Image tool → multimodal injection

When image_view succeeds, it returns metadata={is_image: true, base64: "..."}. The agent appends a synthetic user message with the image to session.context (not messages) — making it visible to the next LLM call without polluting display history.

📝 Tool Format

Module-level format (preferred for user tools)

name = "my_tool"
description = "What it does and when to use it — be specific."
parameters = {
    "type": "object",
    "properties": {
        "param": {"type": "string", "description": "..."}
    },
    "required": ["param"]
}

async def execute(params: dict) -> str:
    # Return a plain string on success.
    # Raise an exception to signal failure.
    return "result"
No classes, no module-level print(). The loader wraps execute in a Tool subclass automatically.

ToolResult (class-based format)

FieldTypeDescription
successboolWhether the tool succeeded
outputstrAlways a string — LLM sees this
errorstr | NoneIncluded in LLM output on failure
metadatadictInternal hints, e.g. is_image: True

Self-extension via write_tool

The agent can install new tools permanently at runtime. WriteToolTool validates, writes to tools/{name}.py, adds to tools/enabled.json, then hot-reloads.
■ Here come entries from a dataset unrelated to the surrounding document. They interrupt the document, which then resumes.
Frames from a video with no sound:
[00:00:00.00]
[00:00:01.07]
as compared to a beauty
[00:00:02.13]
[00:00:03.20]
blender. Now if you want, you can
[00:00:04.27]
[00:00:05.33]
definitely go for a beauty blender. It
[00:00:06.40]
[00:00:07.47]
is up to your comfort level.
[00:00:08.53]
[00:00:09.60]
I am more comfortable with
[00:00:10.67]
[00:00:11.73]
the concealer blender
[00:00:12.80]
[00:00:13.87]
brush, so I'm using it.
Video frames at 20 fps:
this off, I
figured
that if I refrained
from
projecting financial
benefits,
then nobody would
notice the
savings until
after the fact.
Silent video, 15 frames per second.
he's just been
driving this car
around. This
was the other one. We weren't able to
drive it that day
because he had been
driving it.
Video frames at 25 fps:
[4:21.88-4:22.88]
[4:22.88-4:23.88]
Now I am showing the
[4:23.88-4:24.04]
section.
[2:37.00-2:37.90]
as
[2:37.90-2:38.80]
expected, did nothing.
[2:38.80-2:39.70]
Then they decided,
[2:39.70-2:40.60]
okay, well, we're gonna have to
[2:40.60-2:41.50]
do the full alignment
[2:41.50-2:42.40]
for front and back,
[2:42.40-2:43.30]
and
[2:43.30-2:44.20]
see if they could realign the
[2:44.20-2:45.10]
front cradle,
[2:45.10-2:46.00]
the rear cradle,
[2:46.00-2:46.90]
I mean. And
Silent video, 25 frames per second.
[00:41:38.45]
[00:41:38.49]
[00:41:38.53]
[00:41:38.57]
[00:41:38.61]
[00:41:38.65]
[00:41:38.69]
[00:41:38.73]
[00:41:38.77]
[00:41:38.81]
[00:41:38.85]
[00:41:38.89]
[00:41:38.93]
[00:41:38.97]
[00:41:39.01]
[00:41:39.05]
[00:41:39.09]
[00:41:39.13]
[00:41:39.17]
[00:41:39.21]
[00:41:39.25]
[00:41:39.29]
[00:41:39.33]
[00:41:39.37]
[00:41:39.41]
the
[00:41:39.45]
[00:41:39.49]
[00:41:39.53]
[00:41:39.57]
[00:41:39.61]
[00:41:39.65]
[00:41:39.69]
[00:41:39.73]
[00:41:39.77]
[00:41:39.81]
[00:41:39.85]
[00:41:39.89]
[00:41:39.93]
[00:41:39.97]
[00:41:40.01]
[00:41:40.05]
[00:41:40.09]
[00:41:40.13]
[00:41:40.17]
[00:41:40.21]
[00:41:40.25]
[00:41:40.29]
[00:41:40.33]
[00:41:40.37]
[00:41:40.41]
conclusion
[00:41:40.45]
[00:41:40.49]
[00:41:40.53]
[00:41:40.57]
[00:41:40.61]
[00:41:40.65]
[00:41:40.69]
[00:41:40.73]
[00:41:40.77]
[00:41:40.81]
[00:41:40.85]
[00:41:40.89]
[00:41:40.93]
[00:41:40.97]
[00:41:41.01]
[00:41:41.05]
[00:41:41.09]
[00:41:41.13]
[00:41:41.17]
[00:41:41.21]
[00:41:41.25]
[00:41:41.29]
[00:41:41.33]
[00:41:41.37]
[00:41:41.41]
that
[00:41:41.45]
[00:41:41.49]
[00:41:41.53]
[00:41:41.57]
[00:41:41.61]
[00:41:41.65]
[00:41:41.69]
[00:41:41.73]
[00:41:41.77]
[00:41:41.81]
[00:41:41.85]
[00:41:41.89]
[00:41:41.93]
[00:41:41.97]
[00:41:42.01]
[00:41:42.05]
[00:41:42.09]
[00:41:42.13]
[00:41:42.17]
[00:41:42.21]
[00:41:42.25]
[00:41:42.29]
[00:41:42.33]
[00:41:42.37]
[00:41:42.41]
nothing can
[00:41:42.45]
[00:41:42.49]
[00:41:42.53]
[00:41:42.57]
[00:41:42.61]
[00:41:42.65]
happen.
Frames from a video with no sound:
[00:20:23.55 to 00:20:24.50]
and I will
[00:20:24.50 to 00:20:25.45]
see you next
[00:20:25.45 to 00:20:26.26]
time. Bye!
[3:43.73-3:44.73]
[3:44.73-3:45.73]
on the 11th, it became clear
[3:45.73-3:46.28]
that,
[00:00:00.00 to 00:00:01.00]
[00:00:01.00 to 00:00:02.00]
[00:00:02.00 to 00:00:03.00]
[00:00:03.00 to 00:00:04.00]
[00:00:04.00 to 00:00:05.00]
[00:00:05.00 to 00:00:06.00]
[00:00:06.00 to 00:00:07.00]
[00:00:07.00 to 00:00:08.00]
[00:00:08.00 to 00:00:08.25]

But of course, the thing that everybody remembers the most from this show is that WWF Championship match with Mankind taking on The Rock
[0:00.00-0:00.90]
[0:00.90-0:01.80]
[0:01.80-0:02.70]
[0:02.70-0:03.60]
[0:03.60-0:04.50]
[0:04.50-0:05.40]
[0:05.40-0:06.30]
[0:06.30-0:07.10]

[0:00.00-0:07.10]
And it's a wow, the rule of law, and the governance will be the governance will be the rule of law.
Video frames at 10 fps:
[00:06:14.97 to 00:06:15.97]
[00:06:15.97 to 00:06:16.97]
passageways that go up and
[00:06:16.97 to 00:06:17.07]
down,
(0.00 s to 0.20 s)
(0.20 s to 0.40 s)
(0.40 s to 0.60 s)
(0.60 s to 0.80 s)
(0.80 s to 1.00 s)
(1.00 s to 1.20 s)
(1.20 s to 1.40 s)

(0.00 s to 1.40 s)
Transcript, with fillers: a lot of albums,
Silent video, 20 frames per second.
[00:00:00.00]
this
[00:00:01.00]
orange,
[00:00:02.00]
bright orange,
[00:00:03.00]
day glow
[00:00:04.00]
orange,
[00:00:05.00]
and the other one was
New tool is available from the next user message.

📡 WebSocket Protocol

Endpoint: ws://host/ws/sessions/{session_id}
Closes with code 4004 if session not found.

Client → Server

{
  "type": "message",         // required, always "message"
  "content": "user text",    // required, non-empty
  "images": ["base64..."],   // optional; data: URI prefix stripped server-side
  "files": [                 // optional; from POST /sessions/{id}/files
    {"name": "file.pdf", "path": "/abs/path/..."}
  ]
}

📬 Events Reference

TypeDirectionFieldsDescription
stream_start S→C Agent processing began. Block user input.
thinking_delta S→Cdelta Reasoning chunk (streaming). Accumulate until thinking_end.
thinking_end S→C Reasoning phase complete. Auto-collapsed in UI.
turn_thinking S→Cthinking, is_subagent Full reasoning block from tool-calling turn (non-streaming).
plan_ready S→Cplan Step-by-step plan before execution. Rendered as 🗺️ card.
tool_started S→Ctool, args, is_subagent Tool call began. Shows pending spinner in UI immediately.
tool_call S→Ctool, args, result, success, is_subagent Tool finished. Pairs with preceding tool_started.
stream_delta S→Cdelta Final response text chunk. Accumulate to build full content.
stream_end S→Ccontent, context_tokens, max_context_tokens Final response complete. Unlock user input.
stream_stopped S→C User stopped generation via POST /sessions/{id}/stop.
context_compressed S→Cmessages_before, messages_after Context compression ran after this turn.
profile_switched S→Cprofile_id, profile_name Active profile changed mid-stream by switch_profile tool.
error S→Cmessage Unhandled error. Some are recoverable, some terminate the stream.

🎬 Typical Event Sequences

Simple question (no tools)

stream_start
thinking_delta × N // if model reasons
thinking_end
stream_delta × N
stream_end

With planning + tools

stream_start
plan_ready // if planning_enabled
turn_thinking // reasoning before tool selection
tool_started
tool_call
tool_started
tool_call
thinking_delta × N
thinking_end
stream_delta × N
stream_end
context_compressed // optional, if threshold hit

Subagent (spawn_agent)

stream_start
tool_started spawn_agent is_subagent=false
turn_thinking is_subagent=true
tool_started web_search is_subagent=true
tool_call web_search is_subagent=true
tool_started filesystem is_subagent=true
tool_call filesystem is_subagent=true
tool_call spawn_agent is_subagent=false
stream_delta × N
stream_end

Profile switch

stream_start
tool_started switch_profile
profile_switched // update UI here
tool_call switch_profile
stream_delta × N
stream_end

🌐 REST API

MethodPathDescription
GET /health Health check → {"status":"ok"}
GET /agents/profiles List all available profiles
GET /agents/tools List all registered tools (builtin + user)
POST /sessions Create session → {session_id, profile_id, created_at}
GET /sessions List all sessions (sorted by pinned+last_active)
GET /sessions/{id} Full session with message history (display buffer)
GET /sessions/{id}/context LLM context (may differ from messages — for debugging)
PATCH /sessions/{id}/pin Pin or unpin a session
DEL /sessions/{id} Delete session and its uploaded files
POST /sessions/{id}/files Upload file (multipart/form-data). Max 200 MB. TTL 24h.
POST /sessions/{id}/messages Send message, wait for full response (non-streaming)
POST /sessions/{id}/stop Signal cooperative stop for running agent
WS /ws/sessions/{id} Streaming agent interface

👤 Profiles

Profiles define tools, system prompt, model, and behaviour per domain. Defined in navi/profiles/.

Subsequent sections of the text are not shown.